The Last Night In Soho

Starring: Thomasin McKenzie, Anya Taylor Joy, Matt Smith, Diana Rigg, Michael Ajao, Syonnve Karlson, Jessie Mai Li, and Terence Stamp.

Directed By Edgar Wright

Where I Watched it: Apple (VOD)

English Audio Description Available: Yes

The Plot: Ellie (McKenzie) heads off to school with big dreams, and stumbles into a portal back to the 1960’s where everything seems much sexier, and Ellie finds herself engaged in this fantastical world, that soon starts to unravel everything she knows.

What Works: I don’t want to spoil things, but I might say some things here that are slightly spoilery depending on how much you already know about this film. First, it felt so odd for Anya Taylor Joy to take second billing to the relatively unknown McKenzie, but maybe that was the point? Joy is the representation of the kind of star Ellie hopes to be, so perhaps a less experienced actress aspires to be like Joy?

It was also nice to see Diana Rigg (RIP) in what is likely her final film role. As far as any other strengths, to dive in too deep in discussion would surely somehow ruin the experience. However, i will say that this film is not what it seems to be, and consistently shifts its tone in a darker and darker direction. From Edgar Wright, the man behind all those Simon Pegg/Nick Frost comedies and Baby Driver, how far he went away from comedy was quite interesting.

There’s nothing funny here, and the film quickly moves from being a somewhat aloof film into an intense psychological frenzy. This isn’t Edgar Wright repeating his same techniques over and over, it is Wright proving he can extend himself into a very different type of film.

The film works best in assaulting the audience with an increased level of paranoia and a blurred line between what is real and what is not, and then dares to ask the question “does it even matter?”

I’m sure this film isn’t for everyone, and I’m not even sure it was really for me. There are several things here that I enjoyed regarding Wright’s ability to convince his audience we are going insane, but diving in too much would spoil some of the twists.

What Doesn’t Work: Again, I’m not sure how to address specific things without ruining some of the films great twists. However, I question whether or not this film answers all of the questions it asks by opening this semi-paranormal door. We never really get an answer as to what is real, a hallucination, a premonition, or actually a Narnia like world to travel through. In an effort to relentlessly put you in a rather disoriented state like the protagonist, i think Wright left a few things unresolved.

Parallel worlds and realities can be fun, but at some point, when the blurred line seems to no longer exist, the audience still is left wondering what was real, is the main character crazy, or are we? Also, for a director whose films have been widely praised for having these incredibly specific soundtracks that really service the movie in the most unique ways, this one doesn’t have music that feels like it compliments the story, but rather just songs selected that fit well. Wright sets the bar so high with his music selection, I felt let down here.

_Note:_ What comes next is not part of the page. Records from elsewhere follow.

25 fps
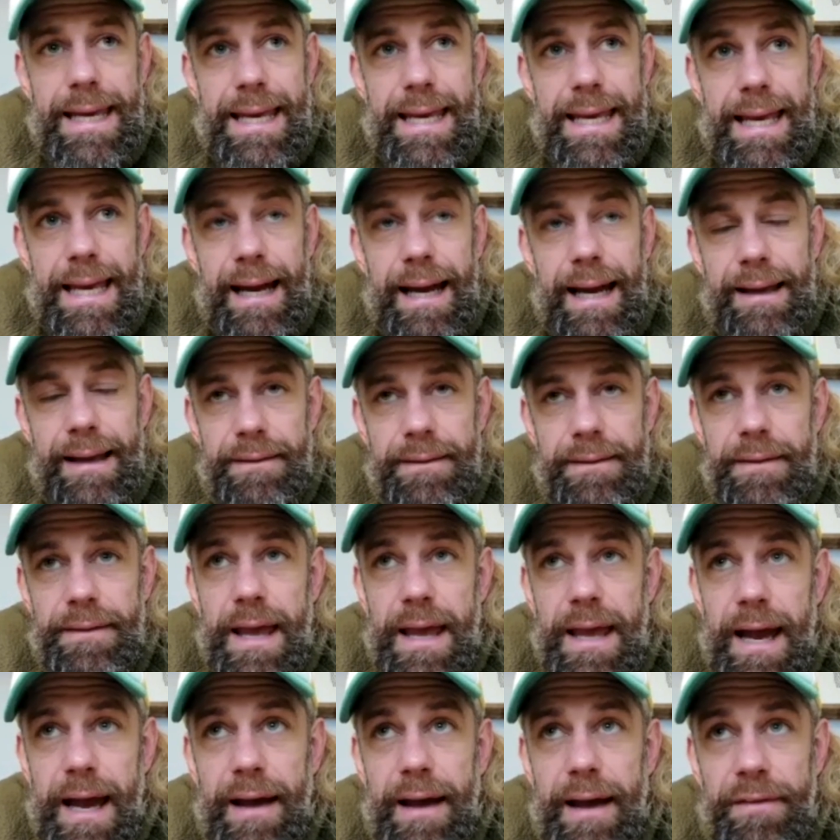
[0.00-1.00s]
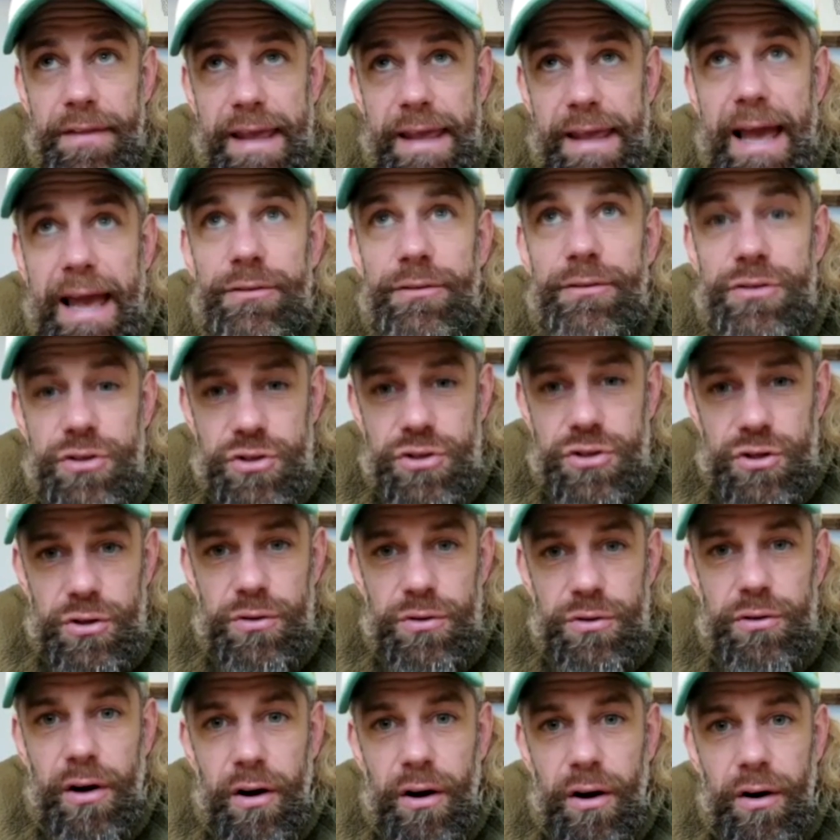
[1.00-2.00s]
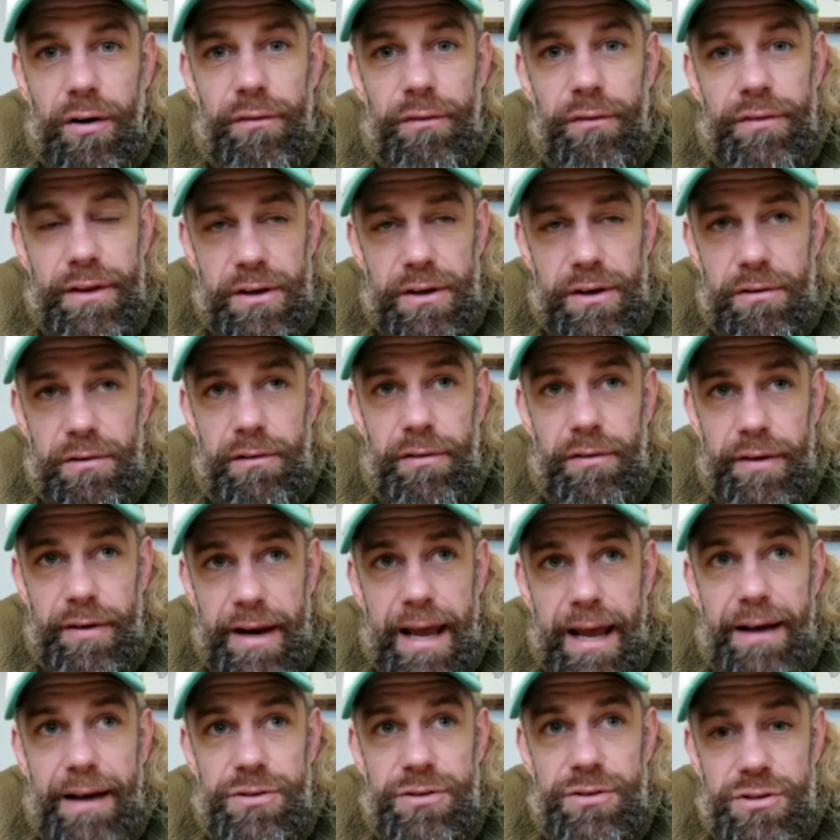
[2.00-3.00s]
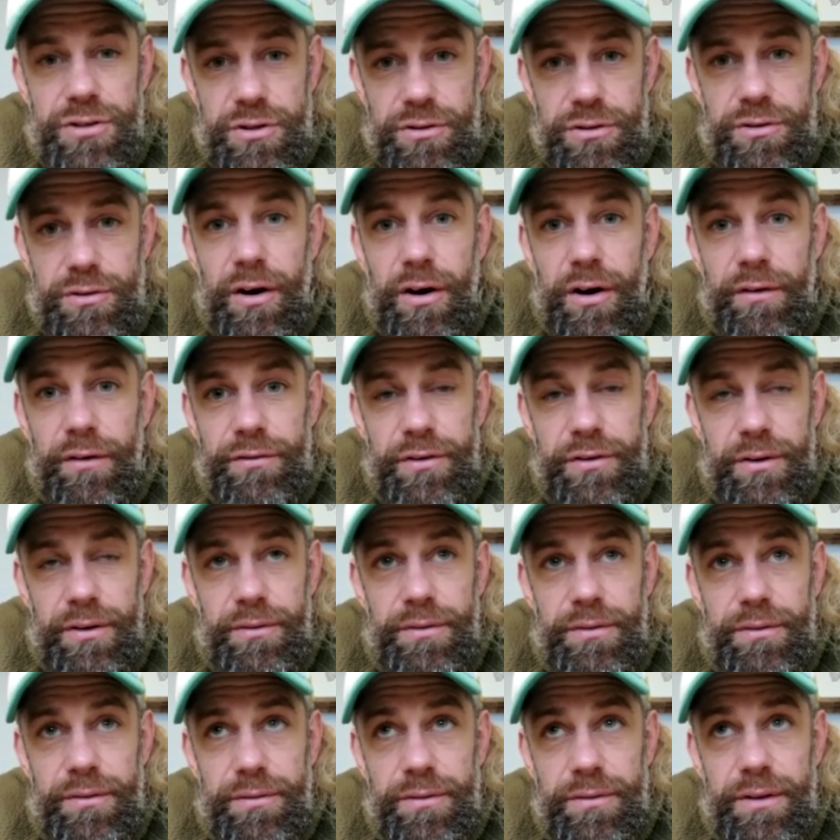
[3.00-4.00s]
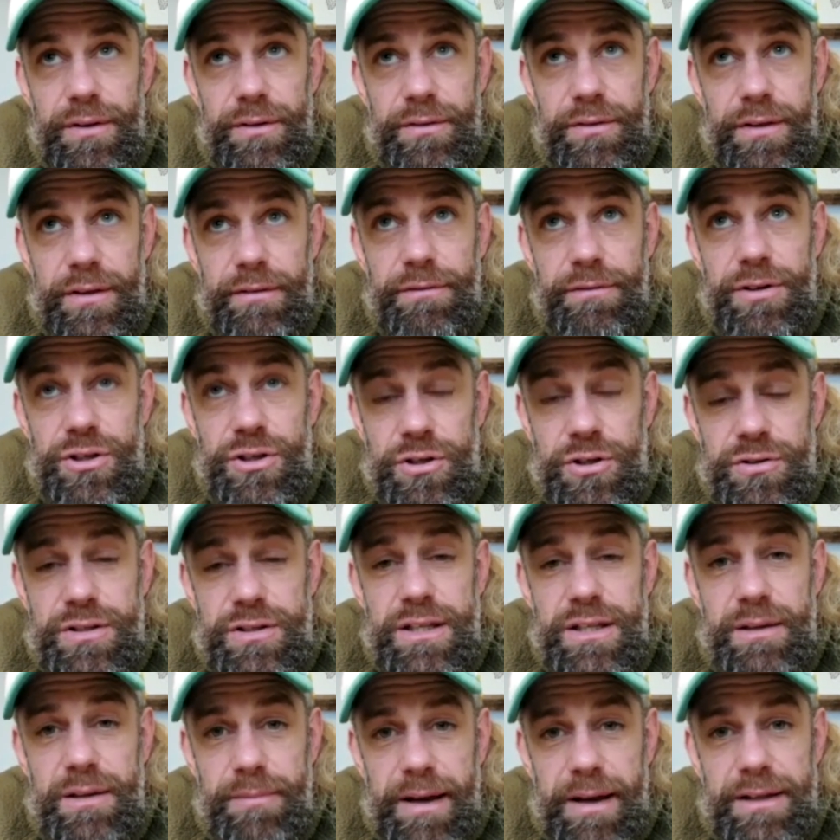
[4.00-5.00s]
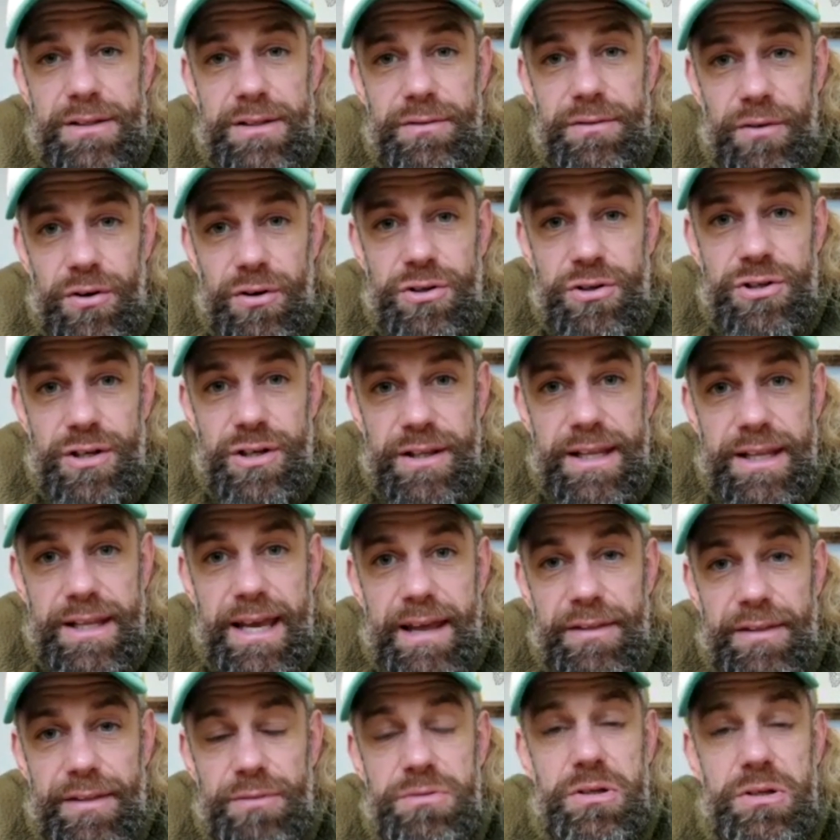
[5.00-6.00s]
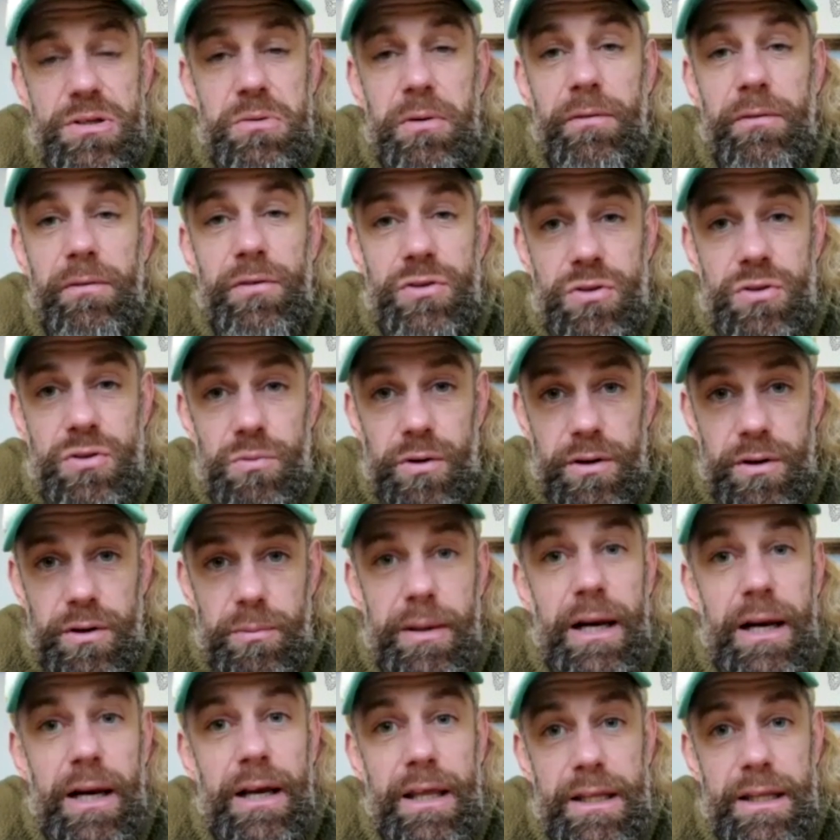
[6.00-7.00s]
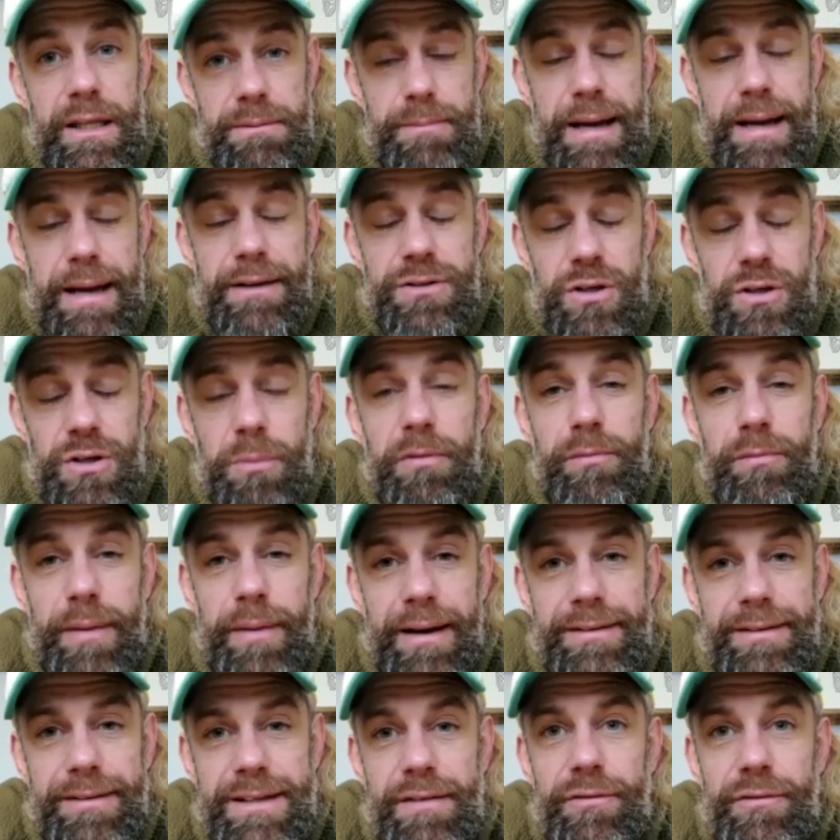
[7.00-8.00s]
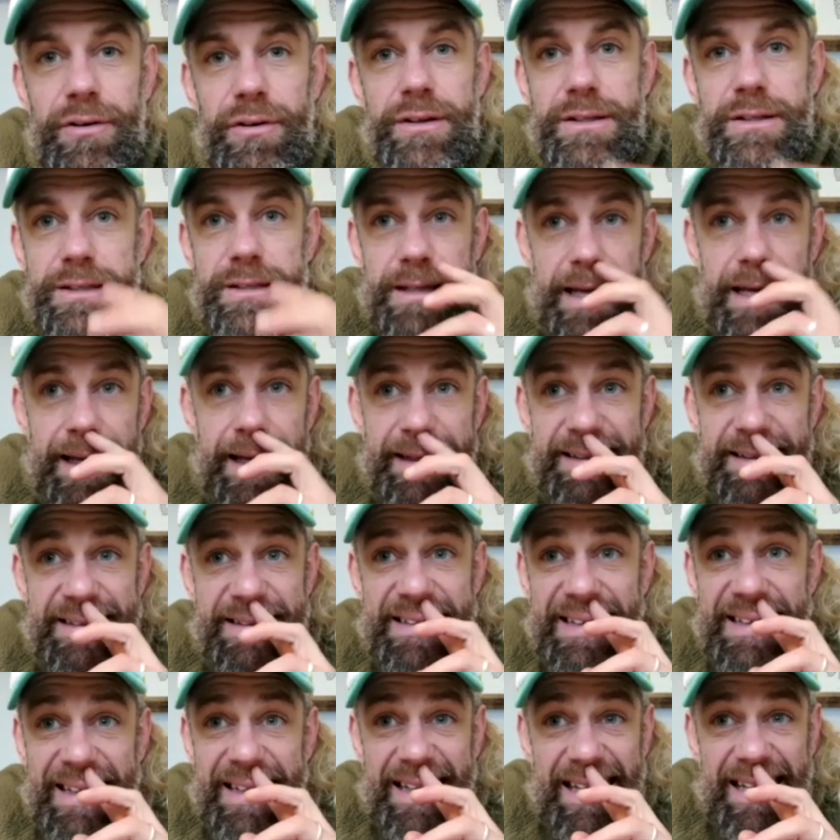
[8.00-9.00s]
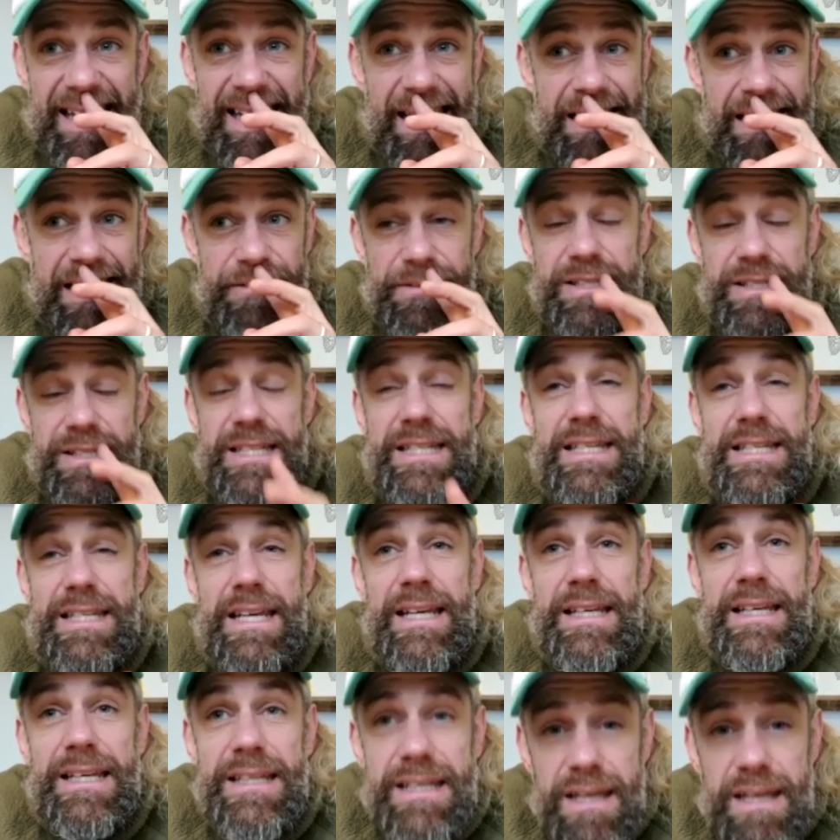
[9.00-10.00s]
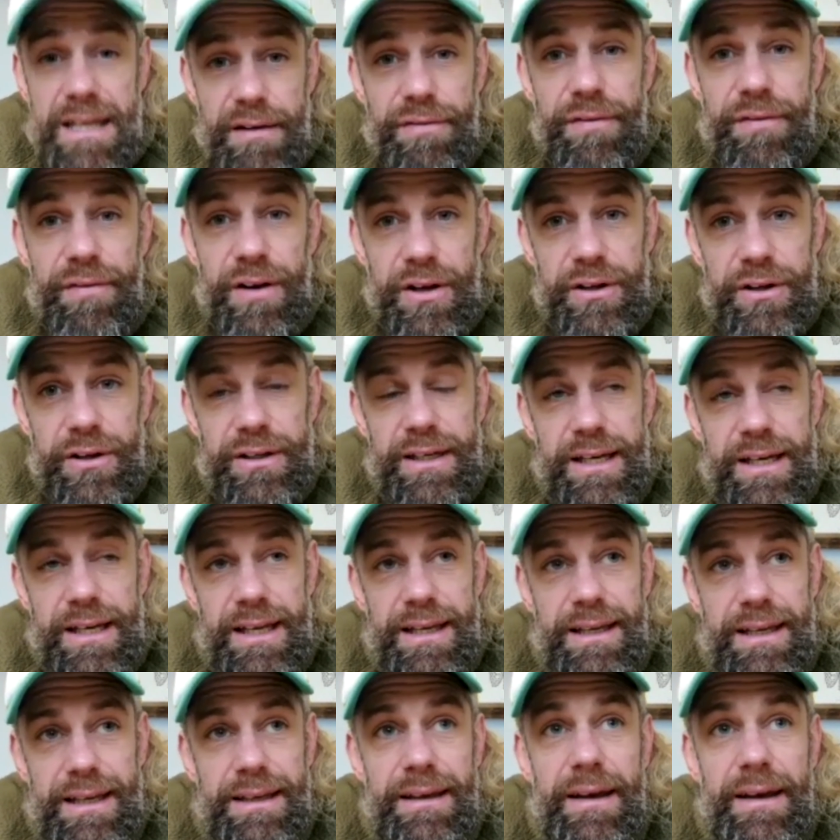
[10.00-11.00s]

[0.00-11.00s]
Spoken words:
at the equivalent altitude of, so they've reduced the amount of oxygen in the air that was equivalent to what it would be like at the top of Mount Everest, and it was significantly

I also never really cared about Anya Taylor Joy’s character. I was never invested in her. She’s introduced in a somewhat stealth and mysterious way, and it seems like Wright tries to keep her at a distance specifically for a reason, then all of a sudden we are expected to care about her. I couldn’t, of course, help but notice her. But in certain scenes where we are supposed to be alarmed at what happens with her character, I admit to never being invested in her character from the beginning. Perhaps, a stronger investment in her connection to Ellie, instead of a somewhat ambiguous approach would have hit some of those scenes harder?

The Blind Perspective: I’m going to have to, for the first time ever, probably knock the audio description here. And, yes, this paragraph has some actual spoilers. not huge ones, but yeah, a slight spoiler. So, this film features ghosts, and I’ve read descriptions online about how their faces actually look like an amalgamation of many faces, something the description just settles for as blurred. Sometimes, in horror movies, or in other scenes, you have to go a bit further with the detail so we can experience what the visual audience experiences. Blurred faces aren’t nearly as disturbing as faces that look assembled from many different faces.It’s a cool effect that Wright went for, and was left out of the AD.

Final Thoughts: I definitely appreciate Edgar Wright’s desire to show us a different side of his style, and this film does have some really interesting twists that keep you exhilarated until the end. I really do not want to spoil this. The twist is great, and I really did not see it coming. And I typically can pick up on hints, but this one is pretty great. That being said, I think in an effort to leave us all incredibly uncomfortable, Wright also never answers questions he dares to ask. And for some, that might be OK. But when you have a protagonist who is dealing already with emotional baggage, and suddenly is in a different timeline, where she hops back and forth, and you keep removing the line altogether so it seems that both worlds are her world at the same time, we need more answers than we got. Is she OK? Is she clinically insane/ Was there really a Narnia door/ We don’t get those answers.